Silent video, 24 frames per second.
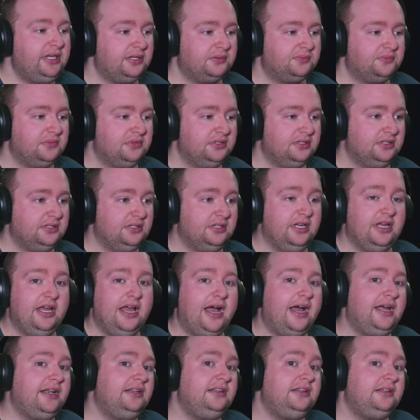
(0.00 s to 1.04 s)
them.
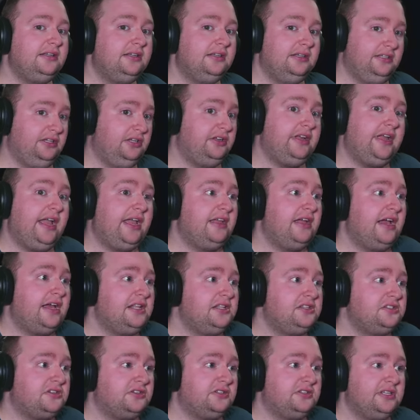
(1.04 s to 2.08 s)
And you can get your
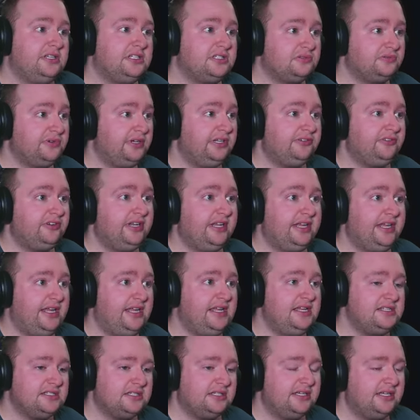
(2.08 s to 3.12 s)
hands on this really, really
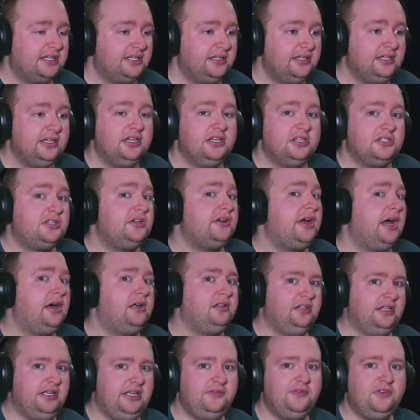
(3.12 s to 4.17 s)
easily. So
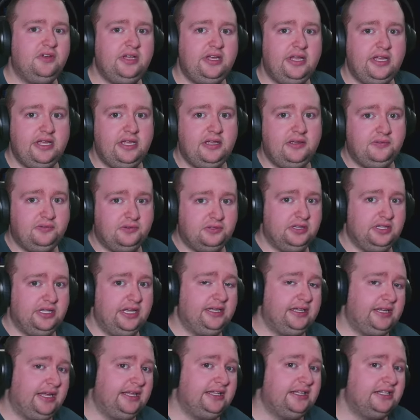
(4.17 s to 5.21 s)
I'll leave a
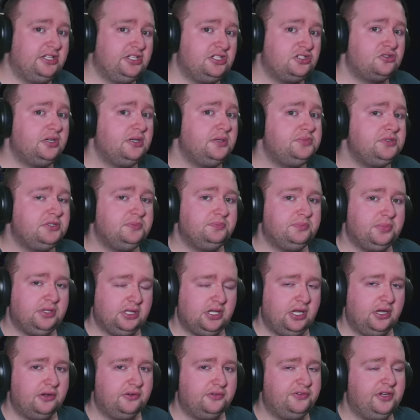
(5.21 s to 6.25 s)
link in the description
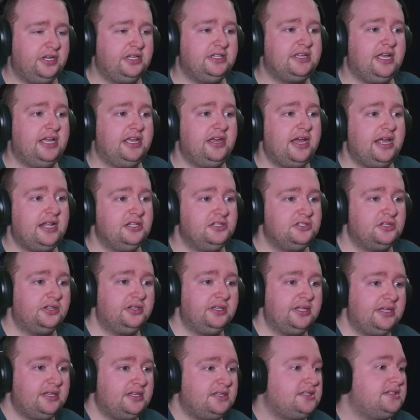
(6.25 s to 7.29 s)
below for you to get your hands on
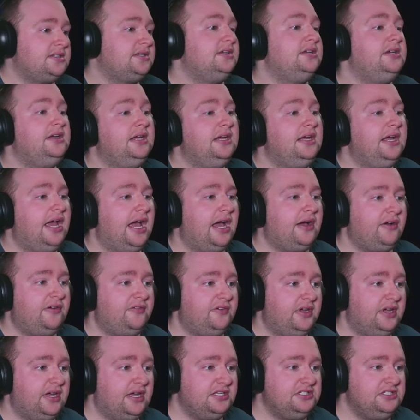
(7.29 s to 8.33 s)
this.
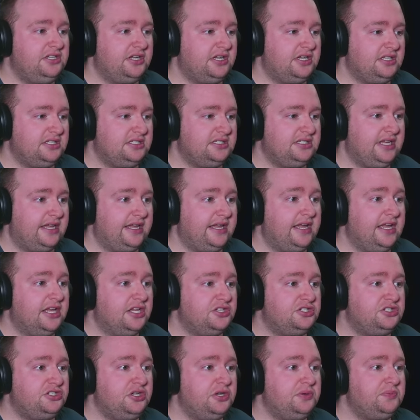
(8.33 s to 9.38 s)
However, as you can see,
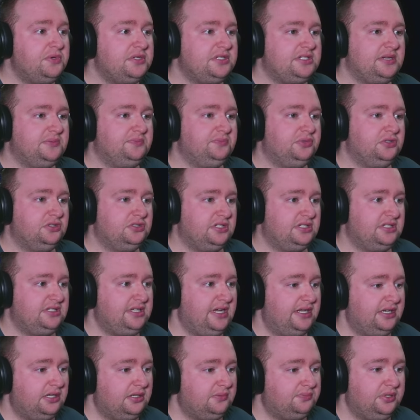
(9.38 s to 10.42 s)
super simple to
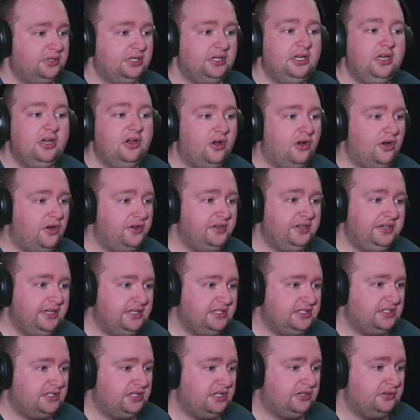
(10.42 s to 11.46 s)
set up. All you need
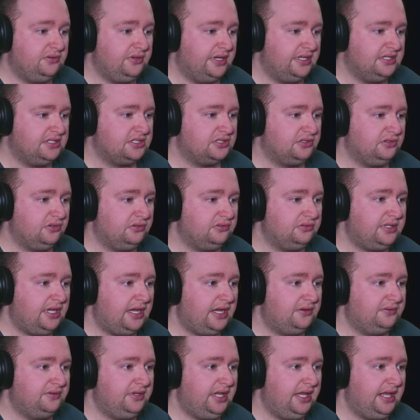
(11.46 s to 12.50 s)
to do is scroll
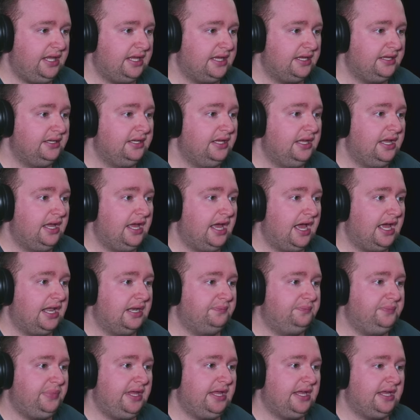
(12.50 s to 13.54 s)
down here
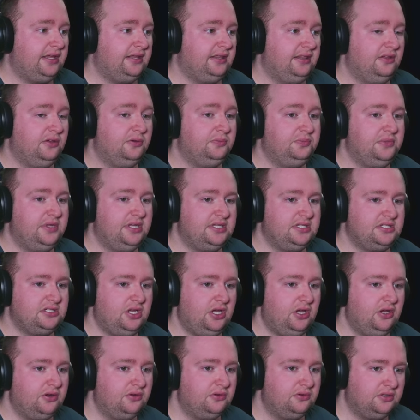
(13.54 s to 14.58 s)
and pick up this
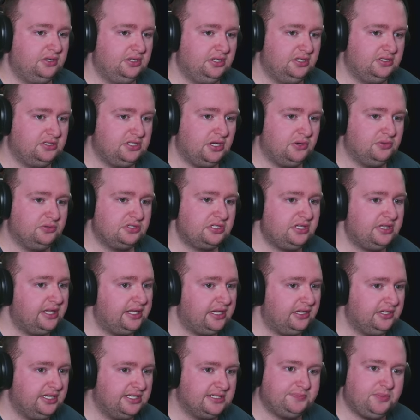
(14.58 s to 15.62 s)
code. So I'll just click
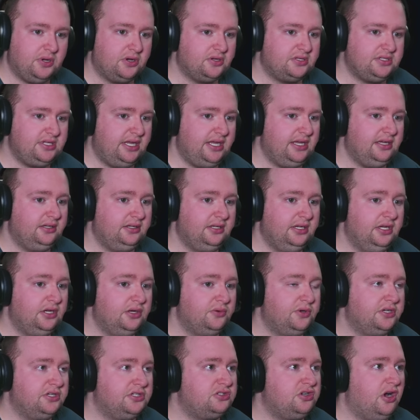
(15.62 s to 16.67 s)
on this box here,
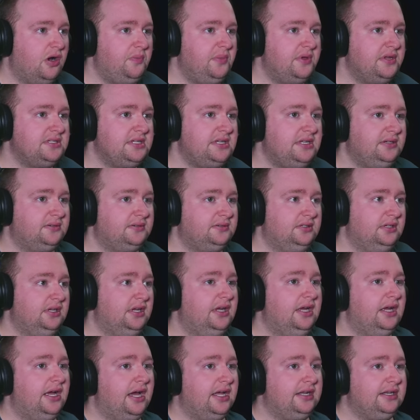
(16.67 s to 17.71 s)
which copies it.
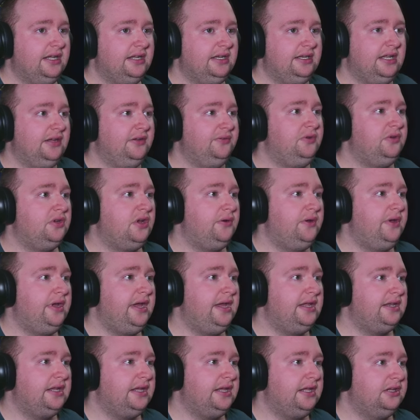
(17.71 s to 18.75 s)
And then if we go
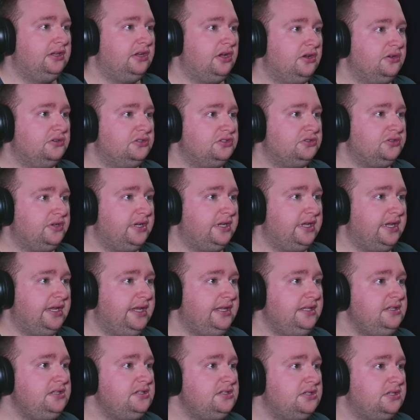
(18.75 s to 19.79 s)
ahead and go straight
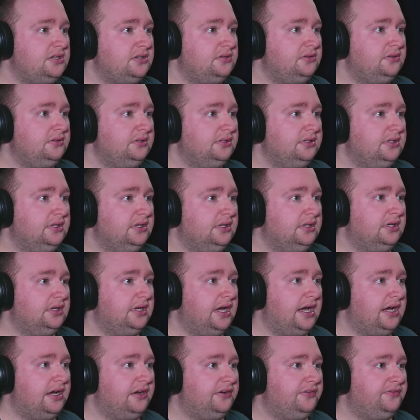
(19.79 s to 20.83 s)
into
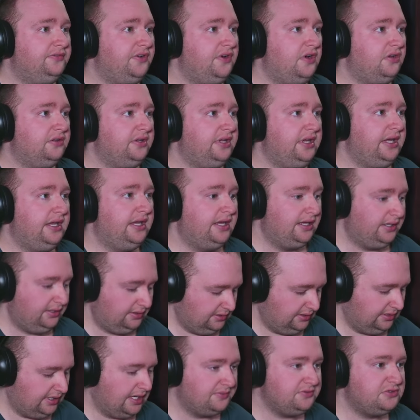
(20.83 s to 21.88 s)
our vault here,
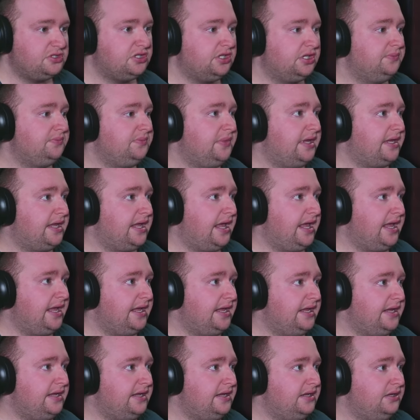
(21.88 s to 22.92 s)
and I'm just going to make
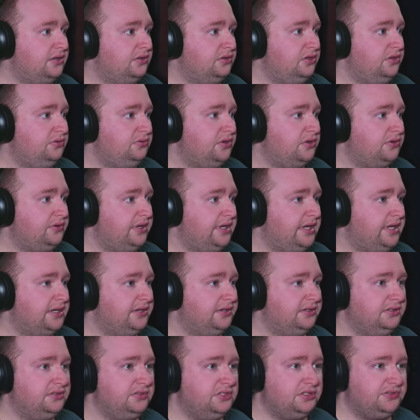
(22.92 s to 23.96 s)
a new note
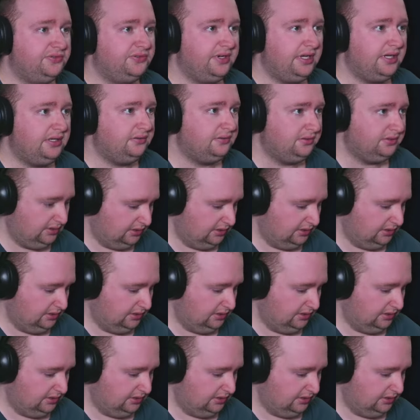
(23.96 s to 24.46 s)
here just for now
******************************
WHAT THE TASK REQUIRES: Omit pictures; set down the rest of the material word for word.

TASK OUTPUT:
Silent video, 24 frames per second.
(0.00 s to 1.04 s)
them.
(1.04 s to 2.08 s)
And you can get your
(2.08 s to 3.12 s)
hands on this really, really
(3.12 s to 4.17 s)
easily. So
(4.17 s to 5.21 s)
I'll leave a
(5.21 s to 6.25 s)
link in the description
(6.25 s to 7.29 s)
below for you to get your hands on
(7.29 s to 8.33 s)
this.
(8.33 s to 9.38 s)
However, as you can see,
(9.38 s to 10.42 s)
super simple to
(10.42 s to 11.46 s)
set up. All you need
(11.46 s to 12.50 s)
to do is scroll
(12.50 s to 13.54 s)
down here
(13.54 s to 14.58 s)
and pick up this
(14.58 s to 15.62 s)
code. So I'll just click
(15.62 s to 16.67 s)
on this box here,
(16.67 s to 17.71 s)
which copies it.
(17.71 s to 18.75 s)
And then if we go
(18.75 s to 19.79 s)
ahead and go straight
(19.79 s to 20.83 s)
into
(20.83 s to 21.88 s)
our vault here,
(21.88 s to 22.92 s)
and I'm just going to make
(22.92 s to 23.96 s)
a new note
(23.96 s to 24.46 s)
here just for now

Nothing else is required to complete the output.